- WHAT TO DO:
Look in the data below for the line that contains "[00:52:30.53 to 00:52:31.38]". Copy that line and the remaining lines exactly.
── TASK DATA
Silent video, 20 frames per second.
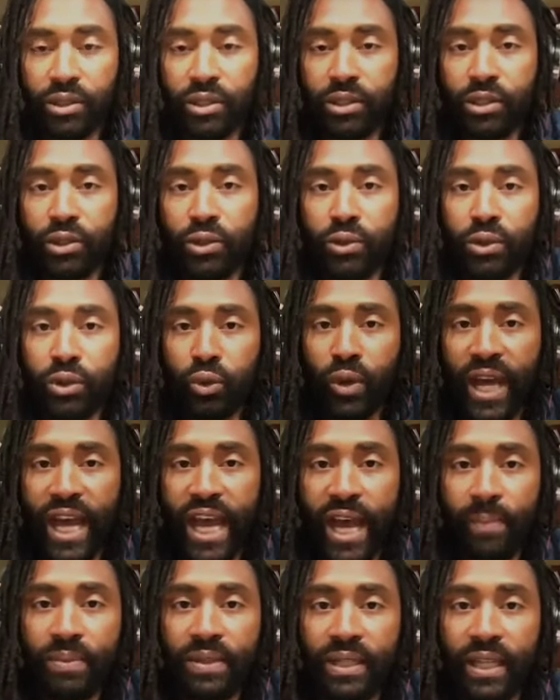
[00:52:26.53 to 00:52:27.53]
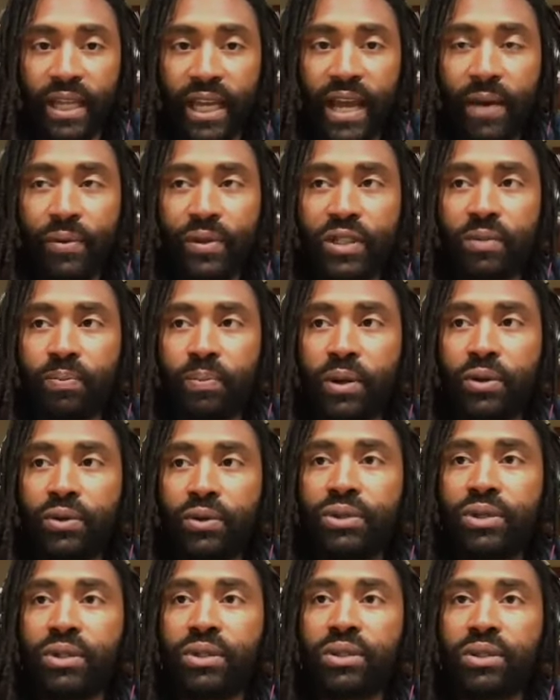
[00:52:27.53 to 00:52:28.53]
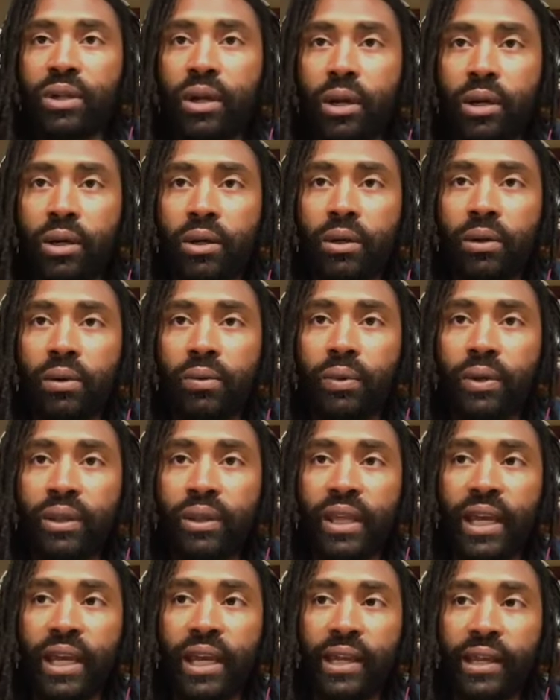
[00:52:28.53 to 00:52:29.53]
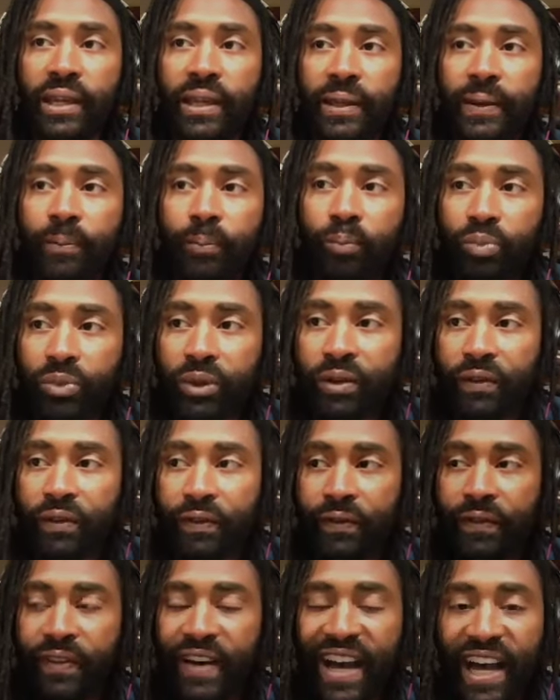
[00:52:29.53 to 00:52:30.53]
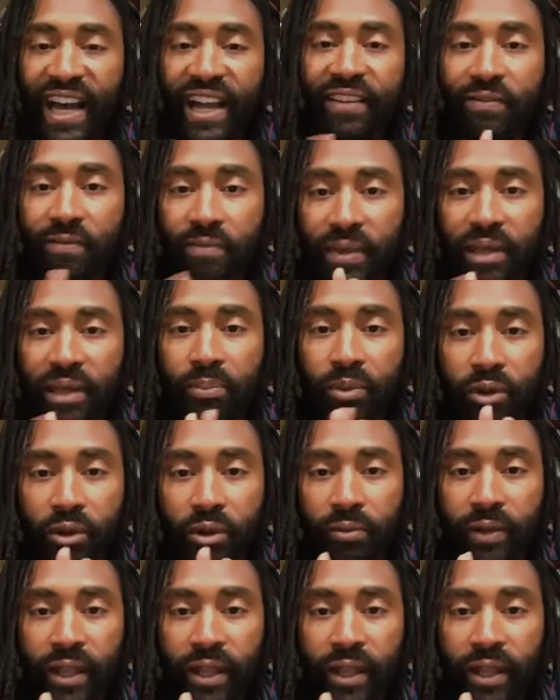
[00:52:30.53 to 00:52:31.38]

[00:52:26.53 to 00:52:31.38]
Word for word: do new apps. Like I was supposed to start with like 5 people.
────
- RESPONSE:
[00:52:30.53 to 00:52:31.38]

[00:52:26.53 to 00:52:31.38]
Word for word: do new apps. Like I was supposed to start with like 5 people.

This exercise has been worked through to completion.